Robb: It’s a before lockdown, after lockdown, in these exponential-
Nicki: So it’s flattened the curve and you have these exponential lines on unemployment, bankruptcy, suicide, starvation, overdoses, domestic abuse, child abuse-
Robb: Depression and I’m not sure.
Nicki: … depression, and the destruction-
Robb: And the destruction and permanent-
Nicki: Closure of small businesses.
Robb: … closer of small business, yeah. So, hey, really quickly, I do want to comment on that. And again, we literally are probably down to six listeners but a good number of the people who are really in support of these pretty onerous shut downs and like, “You’re going to kill grandma if you don’t wear a mask,” and all the rest of this stuff. I would also say these people are generally the folks that kind of rail against big corporatism, right? Like Walmart is a bad thing because it’s big and all that, those are the only things fucking left. What this process has done is-
Nicki: Amazon, Walmart.
Robb: … any independent small operator, whether it was a restaurant, the things… Let’s flip it around, the things that one, are conglomerated, huge chains-
Nicki: Big corporate.
Robb: … big corporations, they have one crazy… You just look at it, at stock holdings, these were the people that were able to go in and advocate, “Oh, we are an essential,” whatever. We have seen examples of a small independently owned hardware store that was shut down. Home Depot remained open, Lowe’s remained open, because they’re big enough to be able to grease the palms and make the shit happen to make them an essential service. Whereas if you’re just a small time operator, Mom and Pop again, invested your whole life into this thing, and you’ve got no… you’re not getting any giant corporate bailouts or any of the rest of this stuff. This is the knock-on consequences.
Robb: So again, when people are self righteously appointing themselves the steward of the whole world, what will your response be when you want to go buy your clothes at some bourgeoisie little boutique? They’re gone.
Nicki: Okay. Amazon will deliver it to your door with a drone.
Robb: Apparently, yeah. This is one of the knock-on effects of this. It’s so hard for people to go and start a business, shit is so stacked against you, it is so incredibly hard. If you’re successful, usually… particularly if it’s some service-based business, like a restaurant or something like that, you work for years at less than minimum wage, and just crushing hours, because you’ve got a passion for it and then maybe it succeeds at some point. And then maybe you get a half decent payout at some point, but it’s so fucking stressful, and so many unknowns. And some people are kind of like born for it, and it’s good.
Robb: But we’ve seen several different kind of analysis around this. And I’m part of a business group that talks about this stuff. And the guy is as capitalist running dog as you could find. And he basically said, “I could not conceive of starting a business from here on out.”
Nicki: He said something to the effect of, “I think it will be very unattractive to be an entrepreneur in 10 years.”
Robb: Yeah, and that we’re-
Nicki: Like we’re-
Robb: And that we’re bad now, and it’s just going to get that much worse. Basically, that in 10 years, he couldn’t conceive of somebody wanting to be an entrepreneur. So just think about that. If nobody chooses to be an entrepreneur, we are left with whatever the giant monopolistic entities are, as the winners, or working for the government, or being on the dole of the government. And that’s it. And this-
Nicki: And a lot of the creativity and the innovation, just-
Robb: The freedom.
Nicki: … dies. Did you want to show this other image? Or, you wanted to go?

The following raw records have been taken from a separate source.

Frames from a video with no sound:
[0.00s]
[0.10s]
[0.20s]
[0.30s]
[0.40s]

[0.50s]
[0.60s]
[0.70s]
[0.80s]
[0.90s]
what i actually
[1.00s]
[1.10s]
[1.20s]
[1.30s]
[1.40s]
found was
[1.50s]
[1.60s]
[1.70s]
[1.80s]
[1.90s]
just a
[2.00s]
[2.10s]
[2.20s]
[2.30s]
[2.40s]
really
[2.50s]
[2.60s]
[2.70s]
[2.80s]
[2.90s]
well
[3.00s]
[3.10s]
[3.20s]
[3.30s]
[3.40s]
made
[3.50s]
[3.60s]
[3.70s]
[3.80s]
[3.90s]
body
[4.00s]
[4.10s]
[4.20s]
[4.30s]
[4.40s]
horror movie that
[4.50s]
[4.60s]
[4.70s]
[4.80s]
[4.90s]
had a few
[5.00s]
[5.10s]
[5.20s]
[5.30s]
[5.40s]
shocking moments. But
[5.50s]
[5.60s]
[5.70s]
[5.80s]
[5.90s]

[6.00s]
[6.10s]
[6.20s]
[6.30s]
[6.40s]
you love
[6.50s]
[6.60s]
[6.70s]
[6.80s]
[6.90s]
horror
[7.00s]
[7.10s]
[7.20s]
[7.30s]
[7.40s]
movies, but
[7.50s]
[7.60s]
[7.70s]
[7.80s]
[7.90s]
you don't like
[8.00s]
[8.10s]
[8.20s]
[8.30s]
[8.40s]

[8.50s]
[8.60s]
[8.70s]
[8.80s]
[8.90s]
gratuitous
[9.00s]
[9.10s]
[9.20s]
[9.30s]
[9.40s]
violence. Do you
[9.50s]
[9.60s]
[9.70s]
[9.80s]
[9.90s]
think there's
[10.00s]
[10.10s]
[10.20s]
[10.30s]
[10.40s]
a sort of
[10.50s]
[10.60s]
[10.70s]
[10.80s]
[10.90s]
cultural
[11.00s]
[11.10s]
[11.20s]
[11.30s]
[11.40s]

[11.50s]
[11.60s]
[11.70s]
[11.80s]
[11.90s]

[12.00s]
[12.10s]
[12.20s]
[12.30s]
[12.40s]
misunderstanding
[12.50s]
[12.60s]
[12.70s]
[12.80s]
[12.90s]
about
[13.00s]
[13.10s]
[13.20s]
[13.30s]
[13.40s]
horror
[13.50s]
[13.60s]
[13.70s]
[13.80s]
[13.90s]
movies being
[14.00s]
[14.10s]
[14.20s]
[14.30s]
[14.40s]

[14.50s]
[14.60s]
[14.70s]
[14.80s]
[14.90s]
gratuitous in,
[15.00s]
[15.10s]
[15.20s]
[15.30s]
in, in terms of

Robb: Yeah, I believe it’s below or maybe, so-
Nicki: This one.
Robb: … we got this one.
Nicki: We’ll wrap up with this. We mentioned it in the intro before our one-star review for talking about masks in an inappropriate way apparently, you want me to read it?

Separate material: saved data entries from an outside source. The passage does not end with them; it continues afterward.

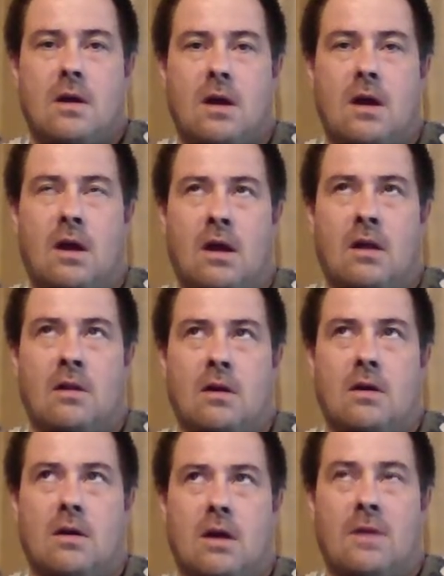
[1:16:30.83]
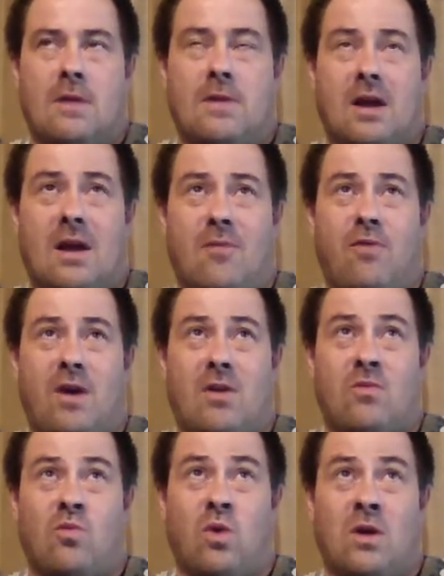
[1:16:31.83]
And I think I
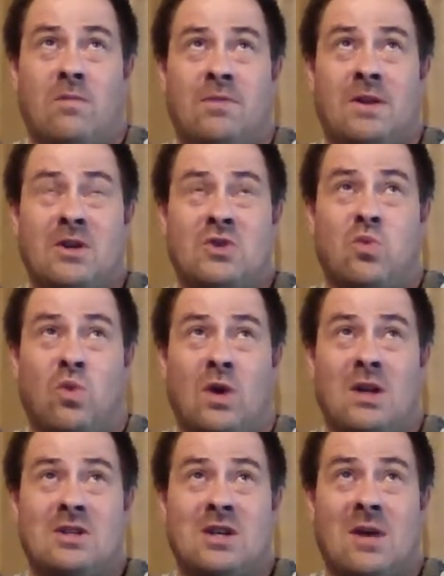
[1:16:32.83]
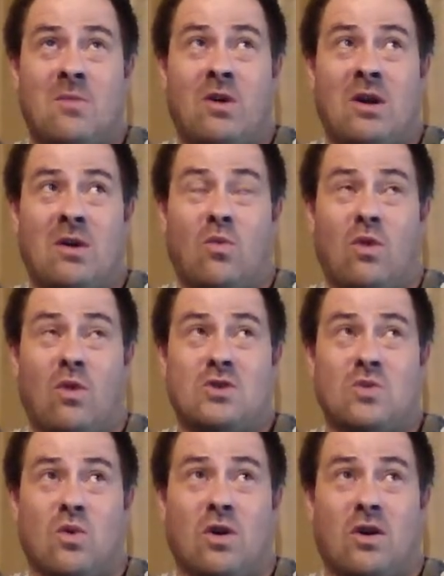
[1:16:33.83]
found one place one time where it
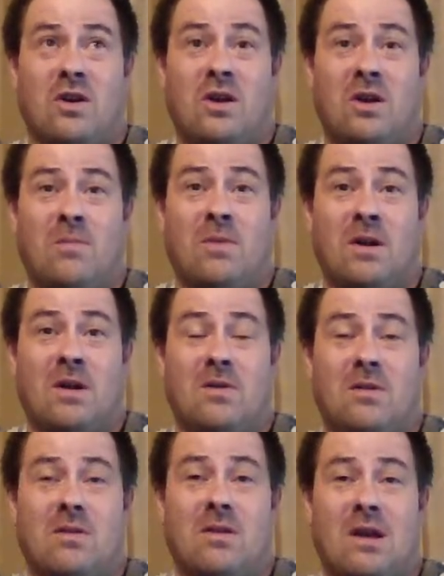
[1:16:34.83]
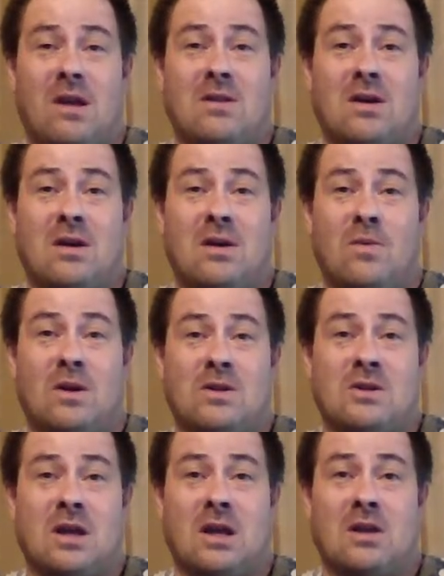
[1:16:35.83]
was working, but it
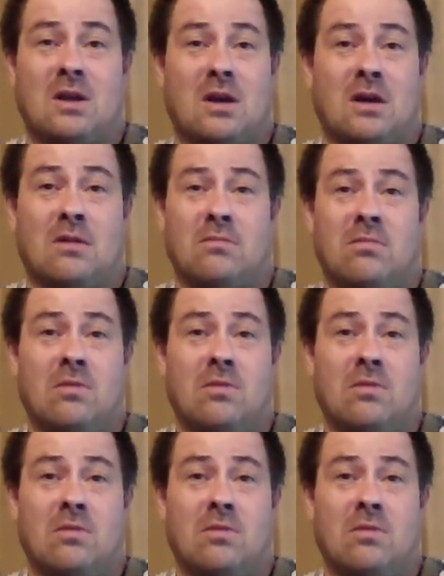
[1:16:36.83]
was like it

Nicki: “COVID truther, I used to respect Robb Wolf, I’m a nurse and find things he says regarding the efficacy of masks and respecting the guidelines of the specialists in the field to be inflammatory, and dangerous. I’ve unsubscribed after having been a follower for years. Congratulations on fully embracing the lunatic fringe regarding all this, I hope you consider the deaths you may have unwittingly caused because your listeners may not have worn masks and spread the disease to someone who could not afford to get sick with this.”

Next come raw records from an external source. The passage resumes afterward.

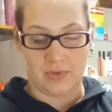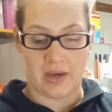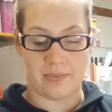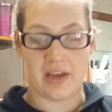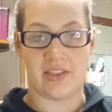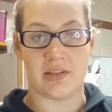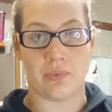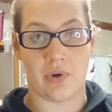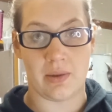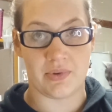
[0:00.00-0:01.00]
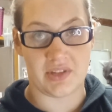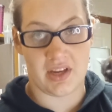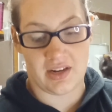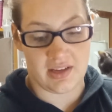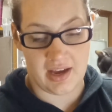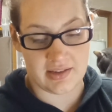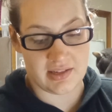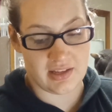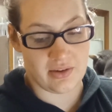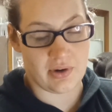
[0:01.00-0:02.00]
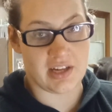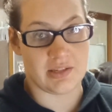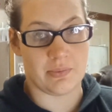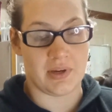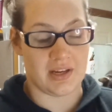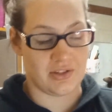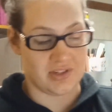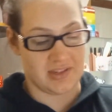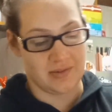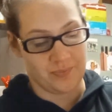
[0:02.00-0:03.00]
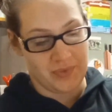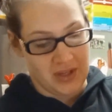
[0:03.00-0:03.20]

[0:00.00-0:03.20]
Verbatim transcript: I'm, at this point, I'm just kind of guessing the recipe, just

Robb: I’m not entirely… I’ve had a lot of thoughts around this but I’m not entirely sure what to… I touched on this a little bit earlier, the truth or peace.
Nicki: Again, lunatic fringe, there’s no room for conversation or nuance-
Robb: And again-
Nicki: … Semmelweis was the lunatic fringe because you should wash your hands after working on a cadaver and going-
Robb: Before delivering babies.
Nicki: … to help a woman deliver a baby.
Robb: The scientists that suggested that H. pylori was the cause of ulcers, not stress was the lunatic fringe and was absolutely railed against and run out of town on a rail, until he gave himself an ulcer with H. pylori and then cleared it up with antibiotics. The podcast that I did that this person responded to, I basically dug into the literature on mask efficacy as it relates to influenza. And I took things that were at least like 5 to 10 years old. So that hopefully it’s non political, it hasn’t been fiddled with. And it just made the case that you needed to wear a very specific type of mask in a very specific type of way. If you did every single thing, right, it decreased transmission rates by about 10%. If you did things wrong, it potentially increased transmission rates. If you took the mask on and off, if you messed with your face, if you didn’t was your hands-
Nicki: I think about this every time I come out of a store and I put my mask in my purse next to my phone, which people have said phones, even if you clean them all the time, phones are filthy, your fingers are on them all the time, you touch everything and then you hold your phone, I’m like, “Gosh, putting my mask right here.” You know?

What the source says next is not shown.